Numerosi detenuti che sono stati in una prigione segreta hanno affermato di sentire il rumore delle onde. Ma l'Edificio 1391 si trova a una buona distanza dal mare. Altri hanno riferito che sentivano il decollo degli aerei o rumori di spari, che potevano provenire da un poligono militare. Dato che esistono quasi 70 edifici Taggart - postazioni di polizia fortificate costruite sotto il mandato britannico - molte di queste potrebbero essere utilizzate come prigioni segrete senza destare alcun sospetto.

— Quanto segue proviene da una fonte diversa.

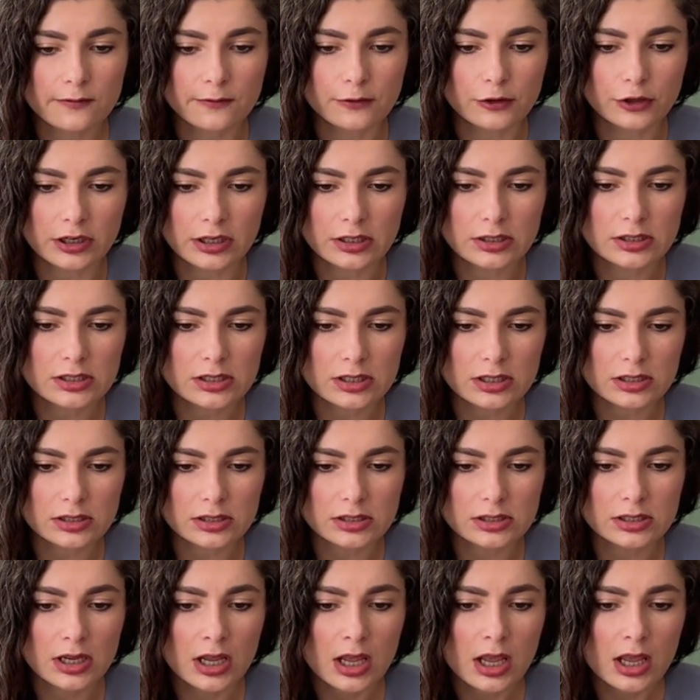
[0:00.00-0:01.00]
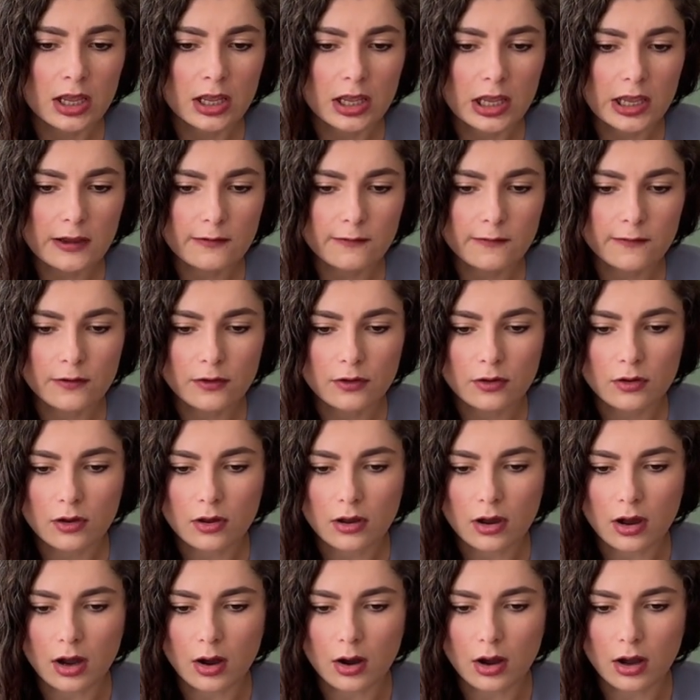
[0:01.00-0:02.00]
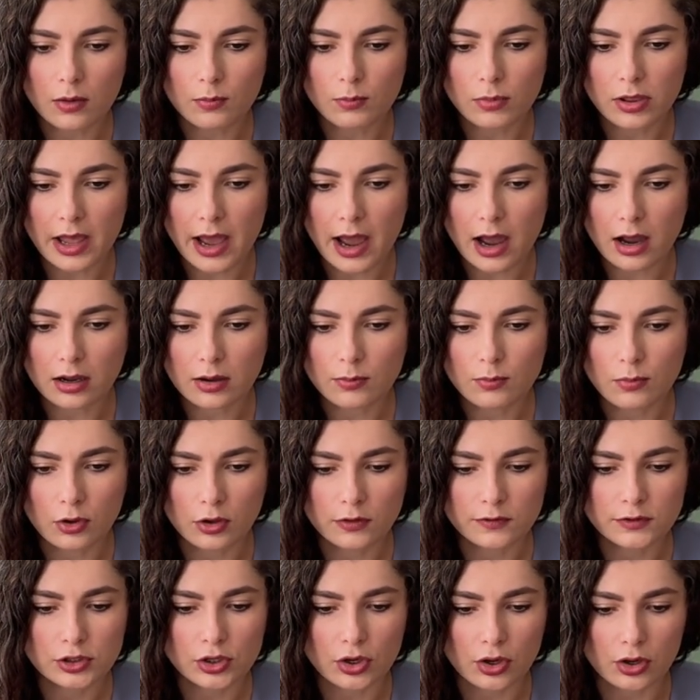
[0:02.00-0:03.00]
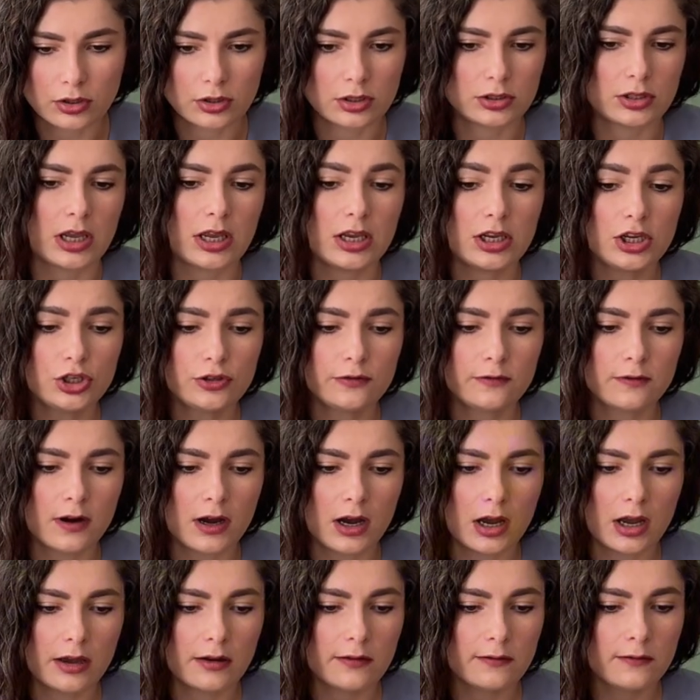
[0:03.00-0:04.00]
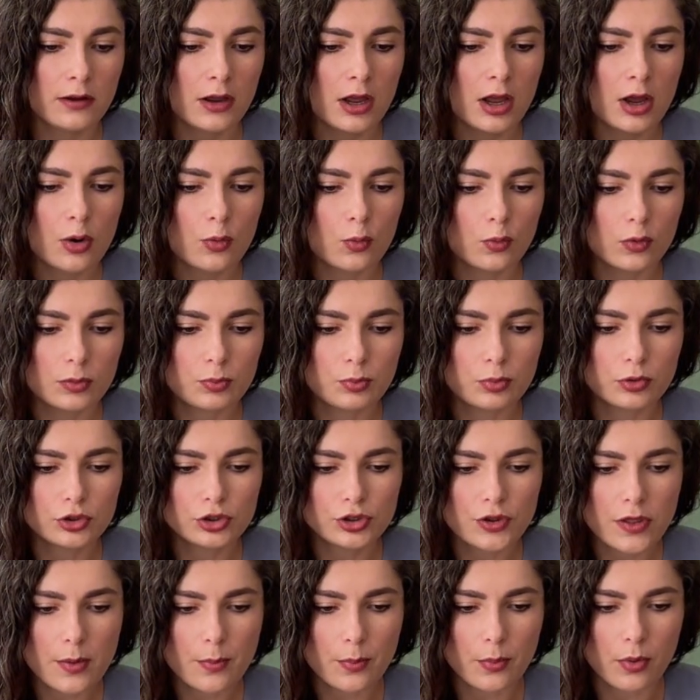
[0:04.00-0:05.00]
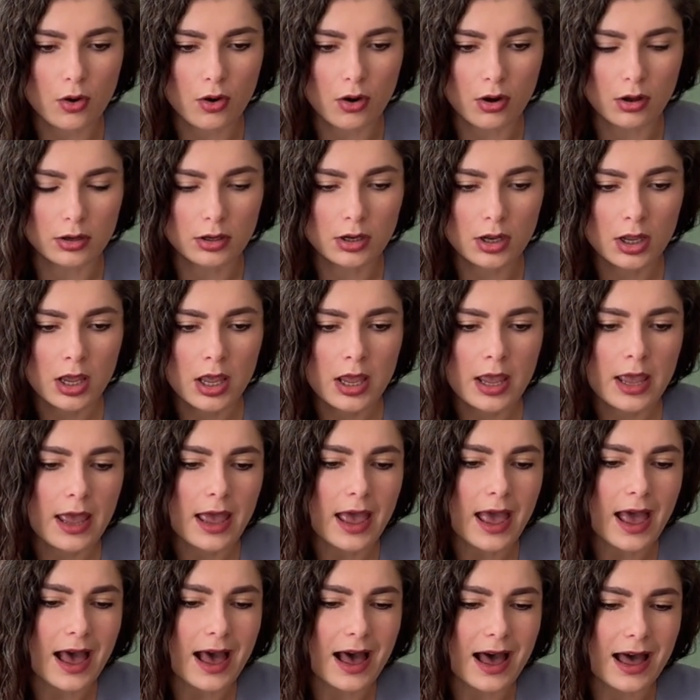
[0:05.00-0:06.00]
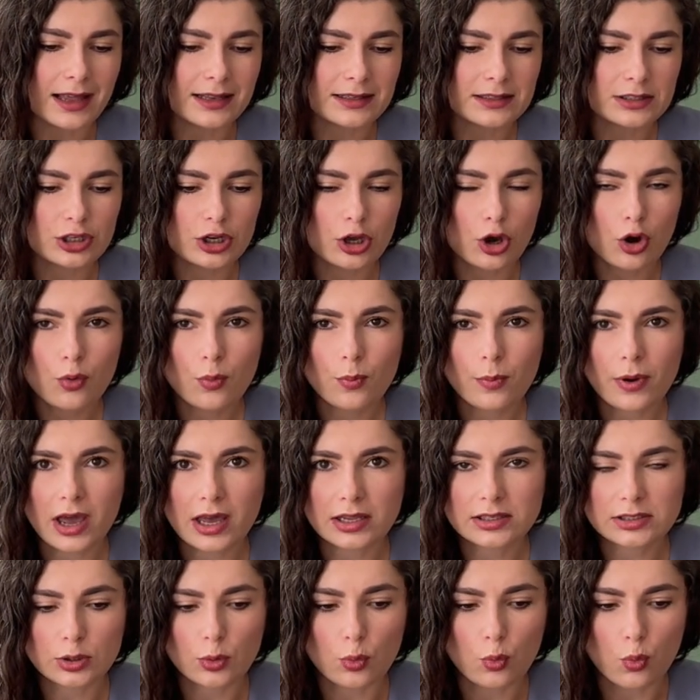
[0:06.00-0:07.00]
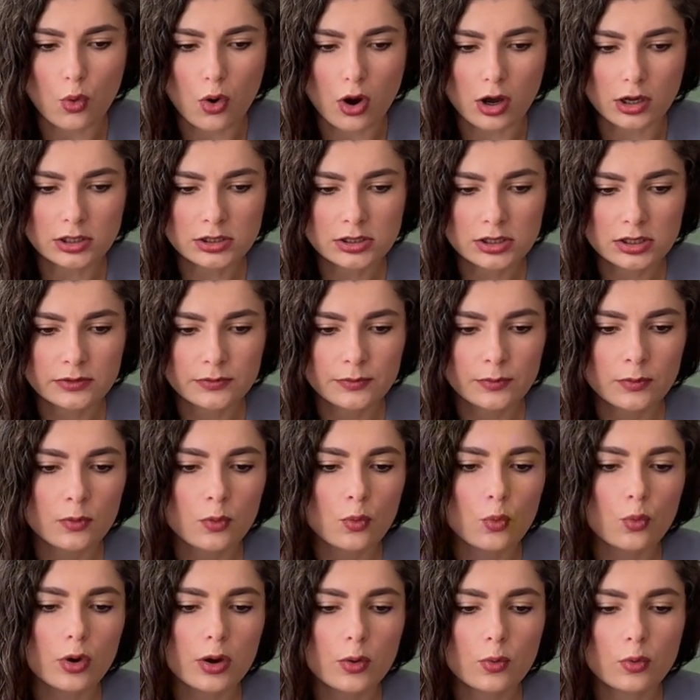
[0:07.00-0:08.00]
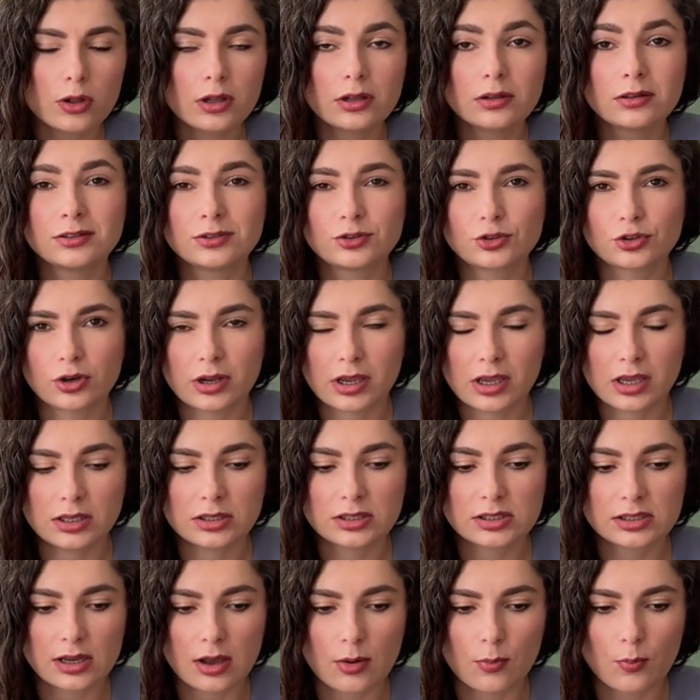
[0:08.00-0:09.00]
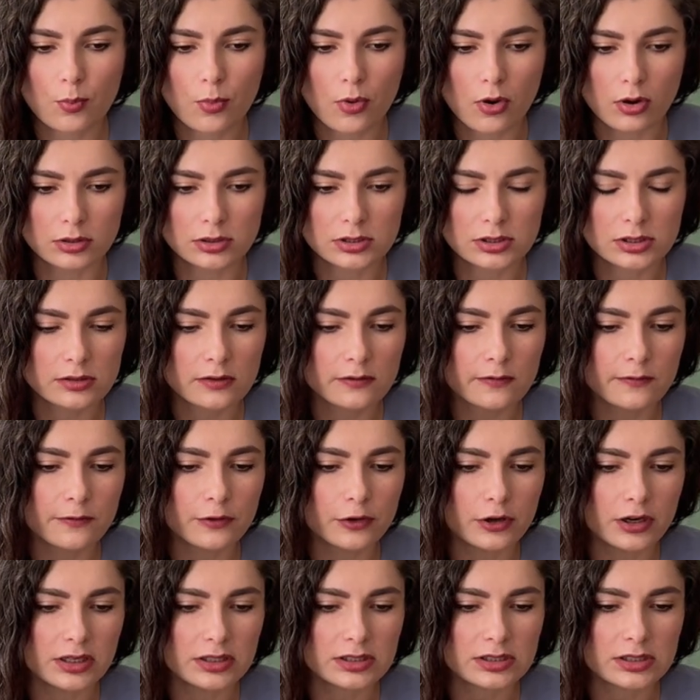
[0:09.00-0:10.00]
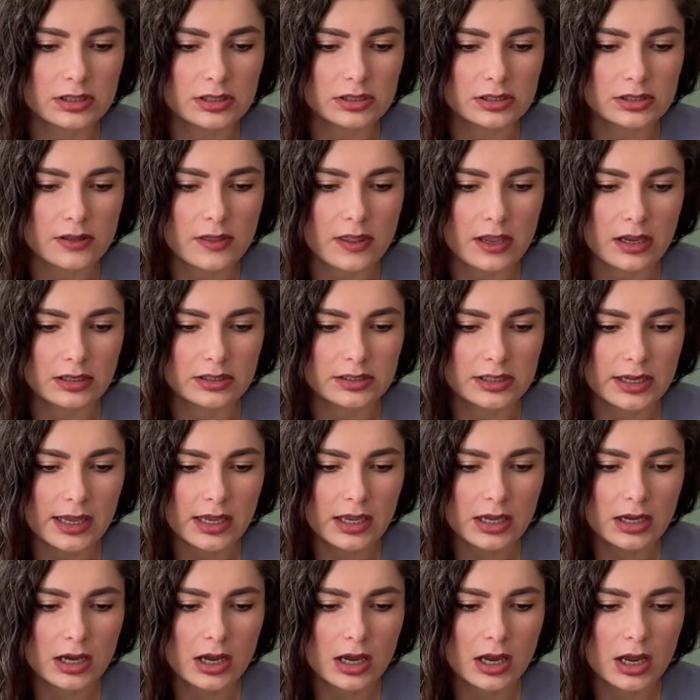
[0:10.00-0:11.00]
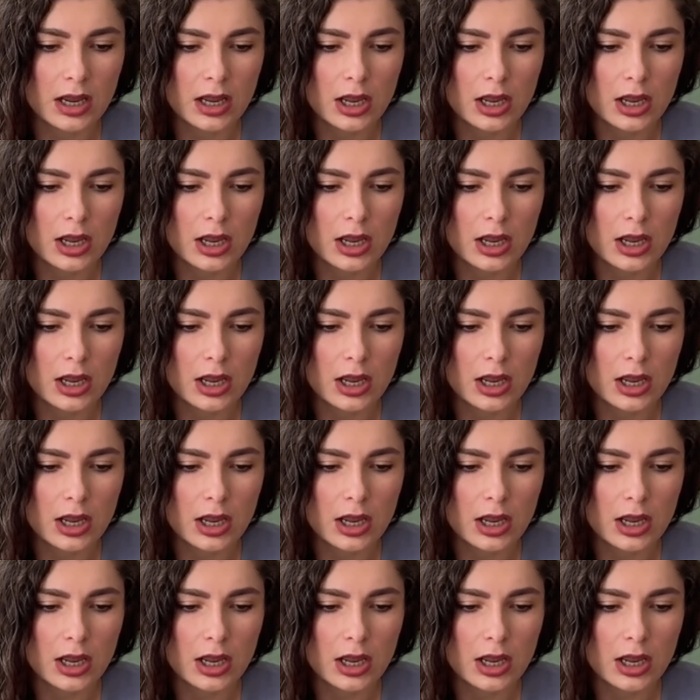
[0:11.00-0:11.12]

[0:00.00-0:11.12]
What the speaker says: For instance, if black moves on h5, we push the pawn, and no matter what, we will trade some pawns. For instance, they take,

Un altro edificio Taggart, a Gedera, a sud di Tel Aviv, sarebbe stato adibito a tale uso finché le operazioni non sono state trasferite, a quanto pare, all'Edificio 1391 negli anni '70. È possibile che vi siano altri casi del genere. Secondo un ex responsabile della Croce rossa che aveva l'incarico di ritrovare i prigionieri durante la prima intifada, dal 1987 al 1993, l'organizzazione umanitaria ha appreso, all'inizio degli anni '90, che Israele aveva imprigionato in segreto alcuni palestinesi in un edificio del centro di detenzione militare nei pressi di Nablus, noto sotto il nome di Farah. All casino games run on a random number generator, and for this reason, everyone always has the same chance of winning. Since the gameplay on the pokie is also a game of chance, a little bit of luck also plays a small role for rich winnings. The real and safe Australian online pokies from The-Orb.net cannot be manipulated - neither by the casino nor by the player. You can rely and trust on that and can always count on many chances for the best win.
Kerstein sospetta lo stato ebraico di possedere numerose prigioni segrete che apre e chiude secondo le necessità. Al culmine dell'occupazione del Libano, è possibile che molte di queste prigioni fossero in funzione.
Il gran numero di prigionieri palestinesi lo scorso anno potrebbe aver indotto le autorità ad attivare altre carceri segrete. La signora Kerstein teme anche che lo stato ebraico subappalti i servizi di questi edifici segreti ad altri paesi, in particolare gli Stati uniti dopo la loro invasione dell'Iraq. Secondo la Croce rossa non c'è nessun iracheno tra i detenuti di Guantanamo. Dato il caos che regna in Iraq, è pressoché impossibile sapere chi sia stato arrestato e dove siano detenuti i prigionieri.
A detta di alcune fonti diplomatiche, esistono le prove del fatto che gli Stati uniti interrogano i prigionieri in Giordania, in modo da aggirare il diritto internazionale e da sfuggire agli occhi della Croce Rossa che ha accesso a Guantanamo. È possibile che Egitto, Marocco e Pakistan diano loro manforte.
«Sarebbe quanto meno sorprendente che Israele, l'alleato più fedele degli Stati uniti, di cui sappiamo che possiede almeno un carcere segreto, non offra i suoi servizi agli americani - afferma Kerstein.
Israele vanta un'esperienza pluridecennale per quanto riguarda la tortura e l'interrogatorio dei prigionieri arabi - esattamente la competenza che serve agli americani, nei tempi lunghi successivi alle invasioni dell'Afghanistan e dell'Iraq».